◆ **Work to complete**:
The lines from the beginning of the records below through the one holding "[0:22.58-0:23.58]" are to be copied exactly; leave the pictures out.

◆ **Information**:
Segment Open

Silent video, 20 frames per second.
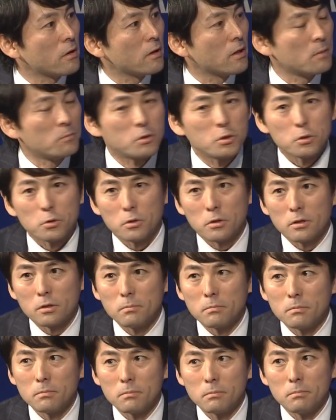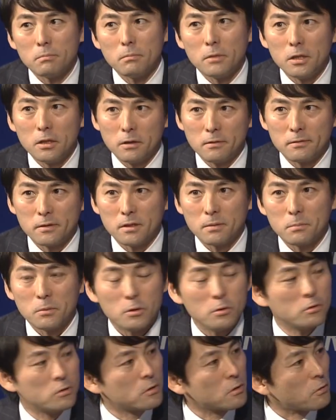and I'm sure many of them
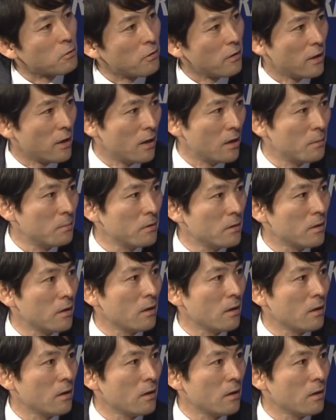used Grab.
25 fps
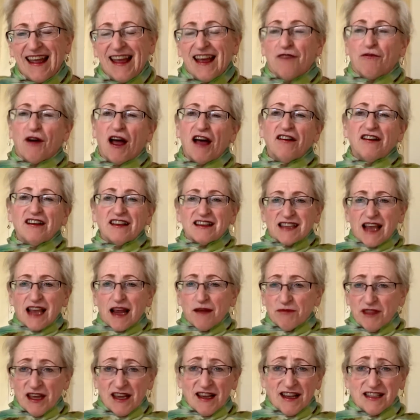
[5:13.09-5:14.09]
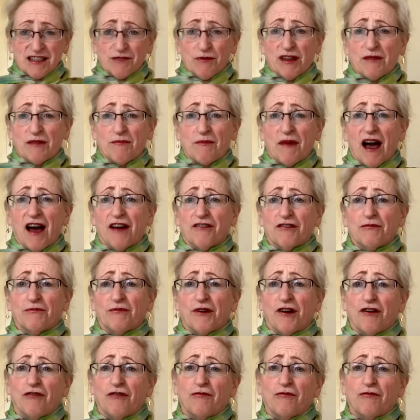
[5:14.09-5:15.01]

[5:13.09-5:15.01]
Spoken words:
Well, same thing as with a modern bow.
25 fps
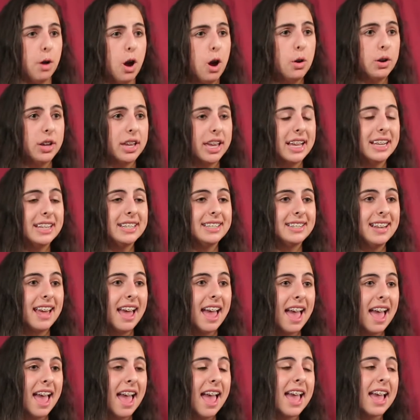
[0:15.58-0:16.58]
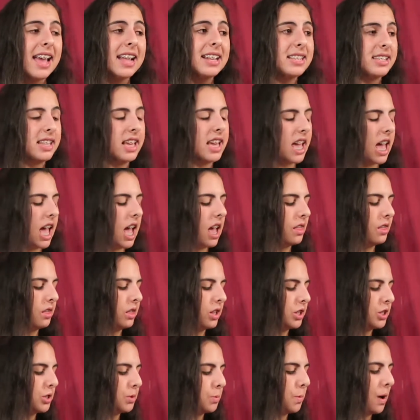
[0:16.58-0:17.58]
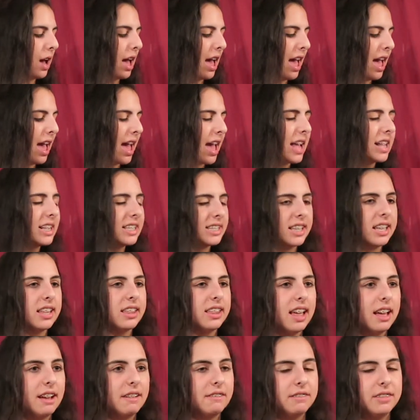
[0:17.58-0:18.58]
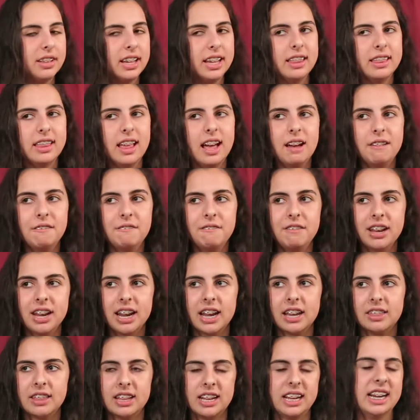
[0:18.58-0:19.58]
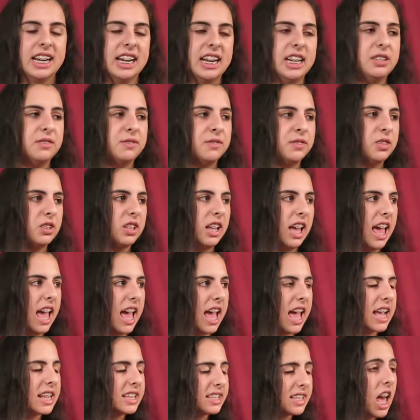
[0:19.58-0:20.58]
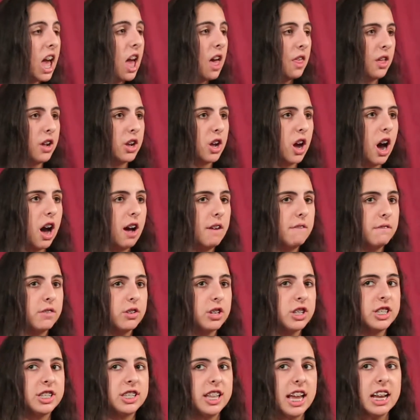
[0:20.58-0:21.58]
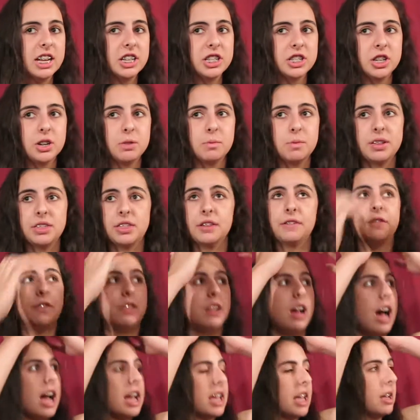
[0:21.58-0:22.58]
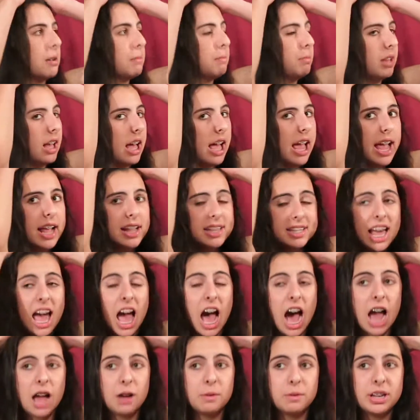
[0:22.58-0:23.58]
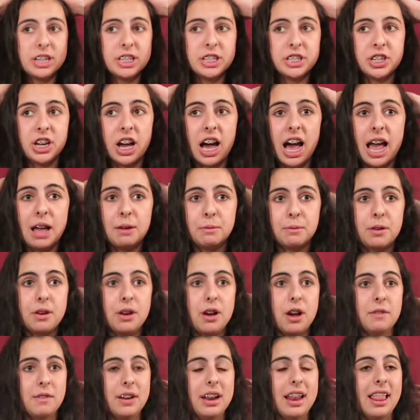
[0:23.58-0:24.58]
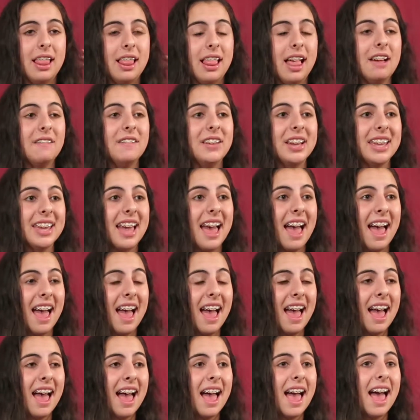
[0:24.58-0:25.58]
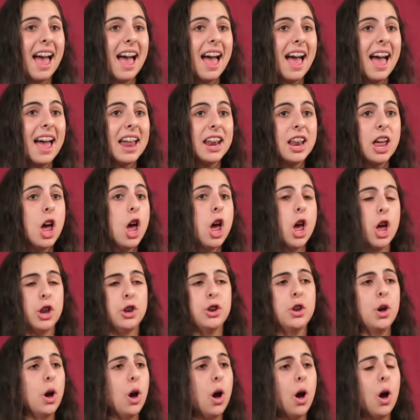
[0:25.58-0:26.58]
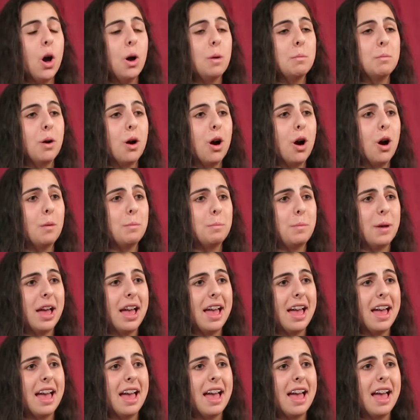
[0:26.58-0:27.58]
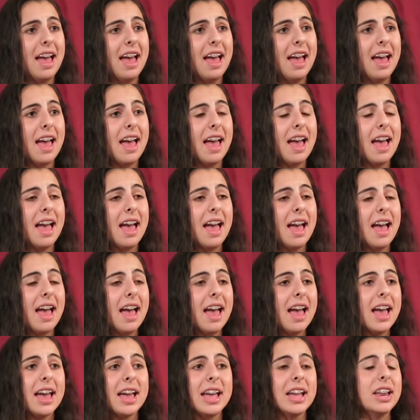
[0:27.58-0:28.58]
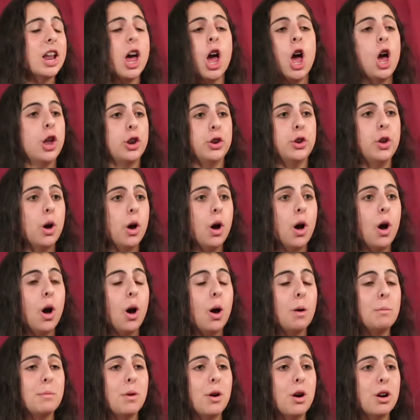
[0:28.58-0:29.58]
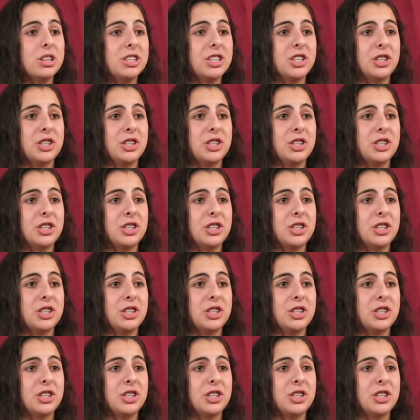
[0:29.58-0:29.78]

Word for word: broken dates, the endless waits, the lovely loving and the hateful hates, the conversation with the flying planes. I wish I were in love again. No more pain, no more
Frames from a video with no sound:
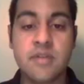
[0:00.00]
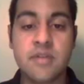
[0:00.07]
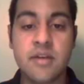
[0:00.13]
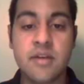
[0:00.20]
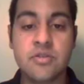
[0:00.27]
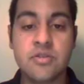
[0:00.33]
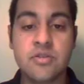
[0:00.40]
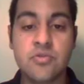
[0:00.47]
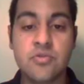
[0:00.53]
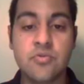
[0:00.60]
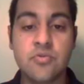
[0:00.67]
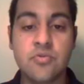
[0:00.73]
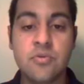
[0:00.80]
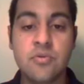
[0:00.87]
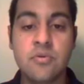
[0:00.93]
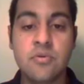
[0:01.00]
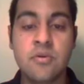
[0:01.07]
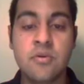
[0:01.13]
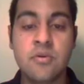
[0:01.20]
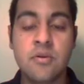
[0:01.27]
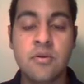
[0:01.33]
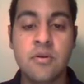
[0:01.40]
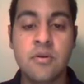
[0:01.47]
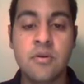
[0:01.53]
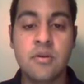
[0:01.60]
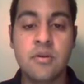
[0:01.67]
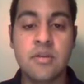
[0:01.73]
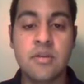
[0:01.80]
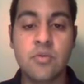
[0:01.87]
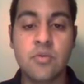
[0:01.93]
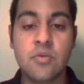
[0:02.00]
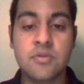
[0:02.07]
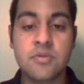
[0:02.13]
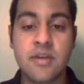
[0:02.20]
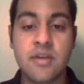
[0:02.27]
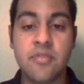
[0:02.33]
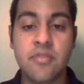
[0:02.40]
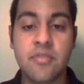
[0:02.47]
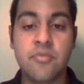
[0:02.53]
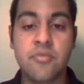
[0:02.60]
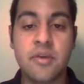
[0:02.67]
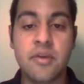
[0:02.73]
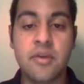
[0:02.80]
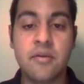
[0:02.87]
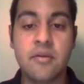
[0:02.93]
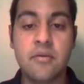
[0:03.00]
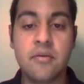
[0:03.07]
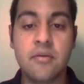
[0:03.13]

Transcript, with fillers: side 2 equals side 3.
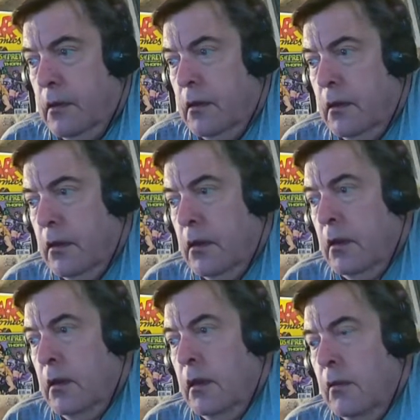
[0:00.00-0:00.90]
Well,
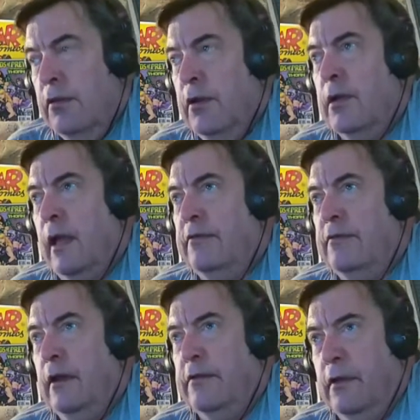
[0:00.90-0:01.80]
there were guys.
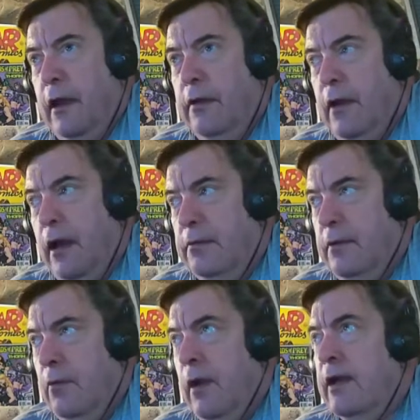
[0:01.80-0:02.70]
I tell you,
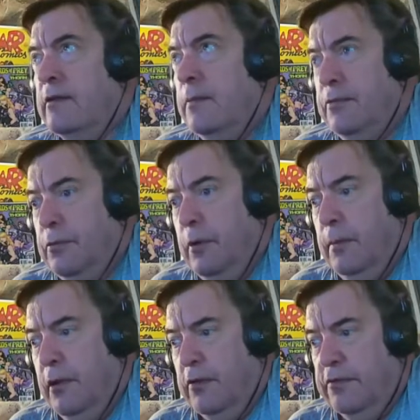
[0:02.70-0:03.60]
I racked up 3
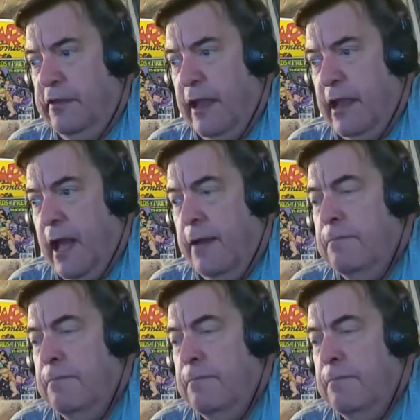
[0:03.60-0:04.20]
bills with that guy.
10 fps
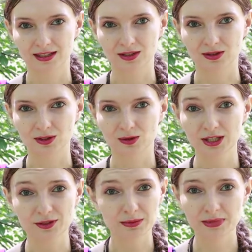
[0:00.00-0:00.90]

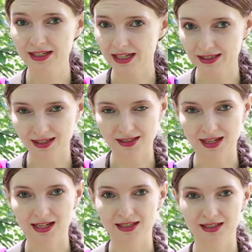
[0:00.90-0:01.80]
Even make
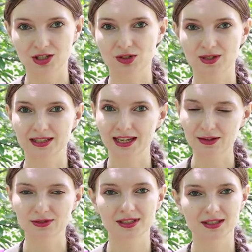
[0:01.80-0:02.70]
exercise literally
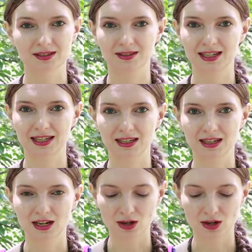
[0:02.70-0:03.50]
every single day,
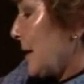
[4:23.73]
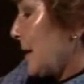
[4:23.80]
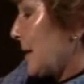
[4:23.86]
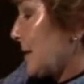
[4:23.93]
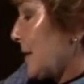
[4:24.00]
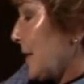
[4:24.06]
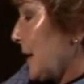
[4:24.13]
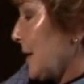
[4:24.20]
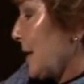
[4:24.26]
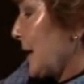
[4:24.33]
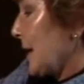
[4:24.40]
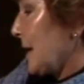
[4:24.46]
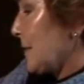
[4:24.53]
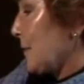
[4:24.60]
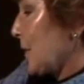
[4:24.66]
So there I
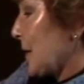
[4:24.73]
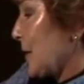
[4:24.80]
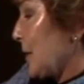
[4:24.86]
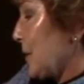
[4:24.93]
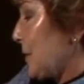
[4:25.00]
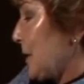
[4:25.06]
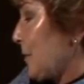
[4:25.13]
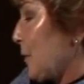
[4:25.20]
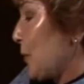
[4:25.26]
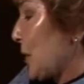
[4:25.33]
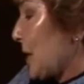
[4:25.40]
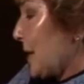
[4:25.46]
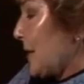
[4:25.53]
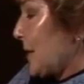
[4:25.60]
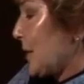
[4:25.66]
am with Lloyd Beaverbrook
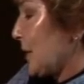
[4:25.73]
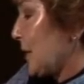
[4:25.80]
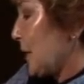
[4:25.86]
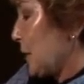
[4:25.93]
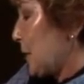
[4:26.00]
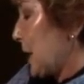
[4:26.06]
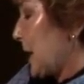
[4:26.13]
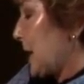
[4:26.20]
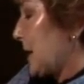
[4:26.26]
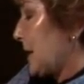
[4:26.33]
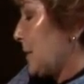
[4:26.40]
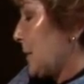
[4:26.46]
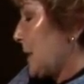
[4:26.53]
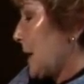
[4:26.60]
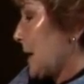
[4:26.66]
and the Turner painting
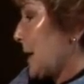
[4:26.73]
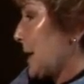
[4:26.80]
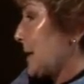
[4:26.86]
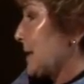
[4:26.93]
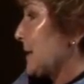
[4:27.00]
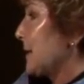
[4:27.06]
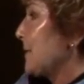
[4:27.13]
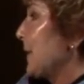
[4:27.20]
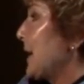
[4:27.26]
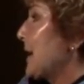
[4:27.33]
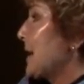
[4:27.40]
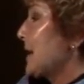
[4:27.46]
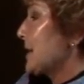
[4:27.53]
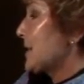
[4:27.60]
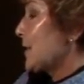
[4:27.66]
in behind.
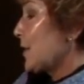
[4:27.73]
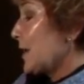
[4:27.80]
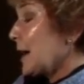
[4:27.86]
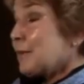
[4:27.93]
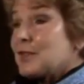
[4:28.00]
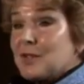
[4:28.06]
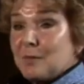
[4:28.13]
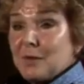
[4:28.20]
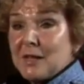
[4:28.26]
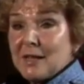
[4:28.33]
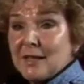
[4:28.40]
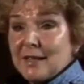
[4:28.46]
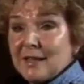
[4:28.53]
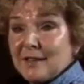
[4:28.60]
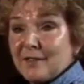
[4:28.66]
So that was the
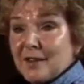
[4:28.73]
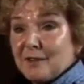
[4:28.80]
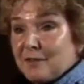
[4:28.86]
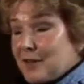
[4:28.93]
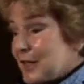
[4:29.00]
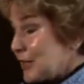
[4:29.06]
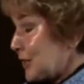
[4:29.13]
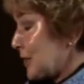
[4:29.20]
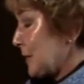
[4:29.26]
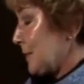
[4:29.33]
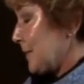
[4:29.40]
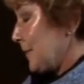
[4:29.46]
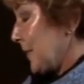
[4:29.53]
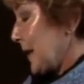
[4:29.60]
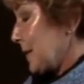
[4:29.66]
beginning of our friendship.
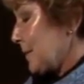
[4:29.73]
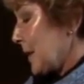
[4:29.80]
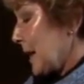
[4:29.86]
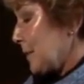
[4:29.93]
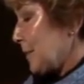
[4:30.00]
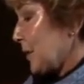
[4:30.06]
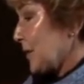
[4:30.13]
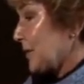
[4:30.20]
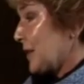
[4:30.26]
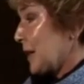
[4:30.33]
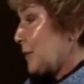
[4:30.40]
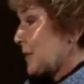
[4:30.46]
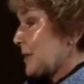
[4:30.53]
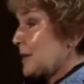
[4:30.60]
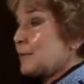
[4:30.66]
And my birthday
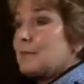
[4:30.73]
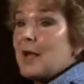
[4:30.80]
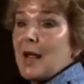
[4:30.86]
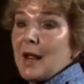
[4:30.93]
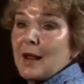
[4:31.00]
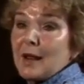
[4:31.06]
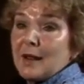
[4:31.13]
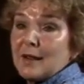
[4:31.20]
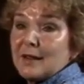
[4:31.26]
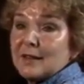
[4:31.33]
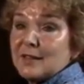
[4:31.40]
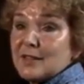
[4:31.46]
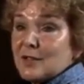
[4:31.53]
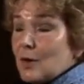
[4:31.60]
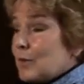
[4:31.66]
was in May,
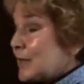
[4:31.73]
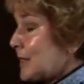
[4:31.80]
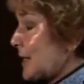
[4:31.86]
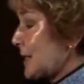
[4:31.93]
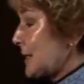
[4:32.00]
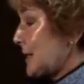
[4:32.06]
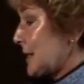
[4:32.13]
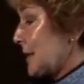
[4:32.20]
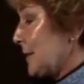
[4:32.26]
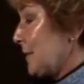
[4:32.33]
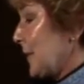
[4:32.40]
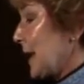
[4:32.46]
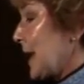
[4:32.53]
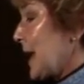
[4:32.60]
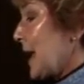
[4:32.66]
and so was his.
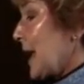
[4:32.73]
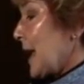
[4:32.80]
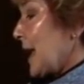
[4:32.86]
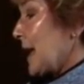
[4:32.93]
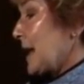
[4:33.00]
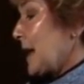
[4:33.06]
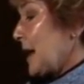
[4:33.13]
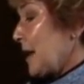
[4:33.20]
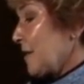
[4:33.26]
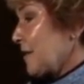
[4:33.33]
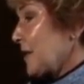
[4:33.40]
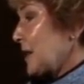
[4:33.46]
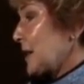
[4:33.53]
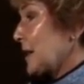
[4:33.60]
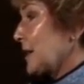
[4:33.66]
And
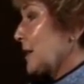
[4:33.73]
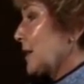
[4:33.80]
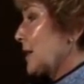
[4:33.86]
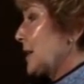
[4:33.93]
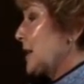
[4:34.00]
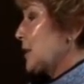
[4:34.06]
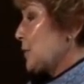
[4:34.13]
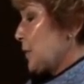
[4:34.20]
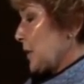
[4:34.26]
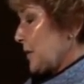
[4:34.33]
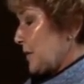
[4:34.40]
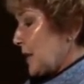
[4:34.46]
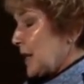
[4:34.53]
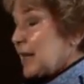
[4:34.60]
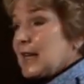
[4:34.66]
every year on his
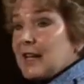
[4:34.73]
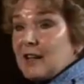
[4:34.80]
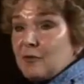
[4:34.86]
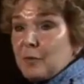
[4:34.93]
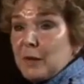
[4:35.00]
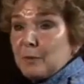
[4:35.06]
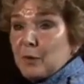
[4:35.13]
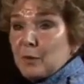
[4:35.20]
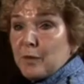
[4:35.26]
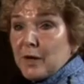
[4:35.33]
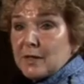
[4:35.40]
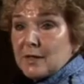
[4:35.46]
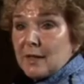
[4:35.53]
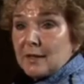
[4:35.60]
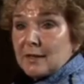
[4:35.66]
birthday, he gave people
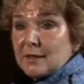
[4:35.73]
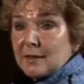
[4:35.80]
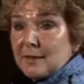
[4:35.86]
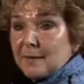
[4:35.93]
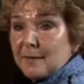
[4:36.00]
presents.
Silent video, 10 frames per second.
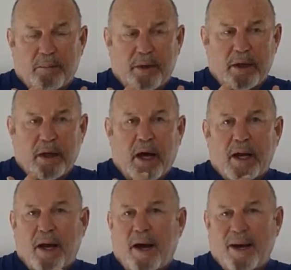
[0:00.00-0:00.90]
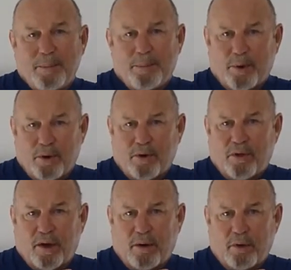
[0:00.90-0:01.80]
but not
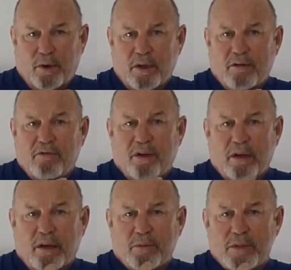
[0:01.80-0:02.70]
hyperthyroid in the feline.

Segment Closed

◆ **Result for this task**:
Silent video, 20 frames per second.
and I'm sure many of them
used Grab.
25 fps
[5:13.09-5:14.09]
[5:14.09-5:15.01]

[5:13.09-5:15.01]
Spoken words:
Well, same thing as with a modern bow.
25 fps
[0:15.58-0:16.58]
[0:16.58-0:17.58]
[0:17.58-0:18.58]
[0:18.58-0:19.58]
[0:19.58-0:20.58]
[0:20.58-0:21.58]
[0:21.58-0:22.58]
[0:22.58-0:23.58]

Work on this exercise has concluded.